Steinhauser, Christopher

Christopher J. Steinhauser served as superintendent of the Long Beach Unified School District from 2002 to 2020; the fourth largest school district in California serving approximately 70,000 students. With more than 39 years of experience in the diverse Long Beach school system, Chris has earned a national reputation for improving student achievement and closing achievement and opportunity gaps. To ensure that there were equitable outcomes for all students in the school system, Chris implemented a continuous improvement process known as The Collaborative Inquiry Process/Quarterly Visits where teams of educators from different schools would visit each other’s sites to review student outcome data and observe teaching and learning. The purpose of this process was to make real-time changes based on formative assessment data to better meet the diverse academic and social/emotional needs of the students in the system. These site visits would occur three to four times per year. Under his leadership, Long Beach earned the national Broad Prize for Urban Education and qualified as a finalist for the award five times. In a 2010 report by McKinsey & Company named Long Beach as one of the world's 20 leading school systems -- and one of the top three in the United States in terms of sustained and significant improvements. The school district was later listed among the world's top five school systems by the nonprofit Battelle for Kids organization.

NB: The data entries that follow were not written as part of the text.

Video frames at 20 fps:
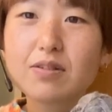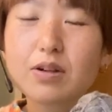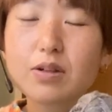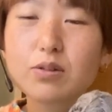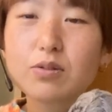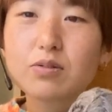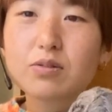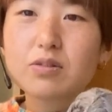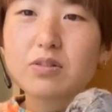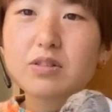が
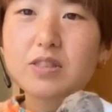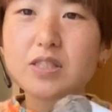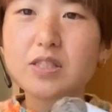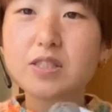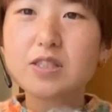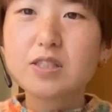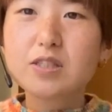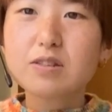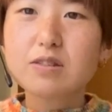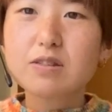残って
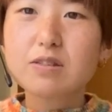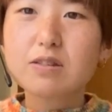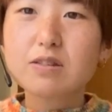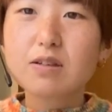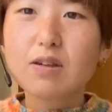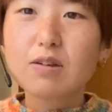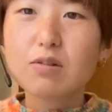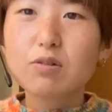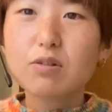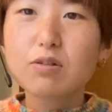
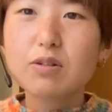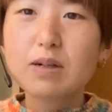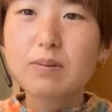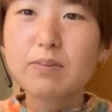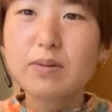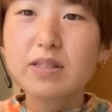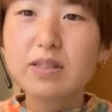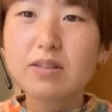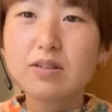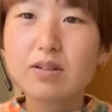結構
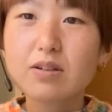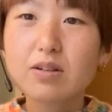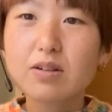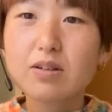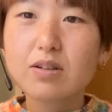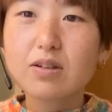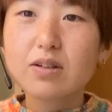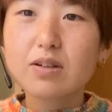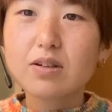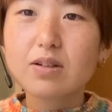余ったか
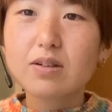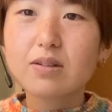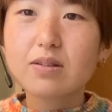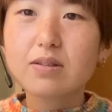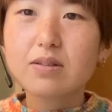ら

Long Beach students, 70 percent of whom receive free and reduced-price lunches, annually earn more than $100 million in college scholarships. Thirteen Long Beach high schools were named in 2020 to be among the top 12 percent in the United States by U.S. News and World Report. Under Chris’s leadership, the Long Beach College Promise was developed which became a model for the State of California and the nation on providing two years of free college to every student that enrolled in a community college upon graduating from high school. Since the implementation of the Long Beach College Promise, the college going rate for students in the Long Beach USD has been consistently higher than the State of California and the nation. To ensure that all students were college and career ready upon graduation from high school, Chris implemented industry based pathways system-wide through the Linked Learning approach to ensure equitable outcomes for all high school students.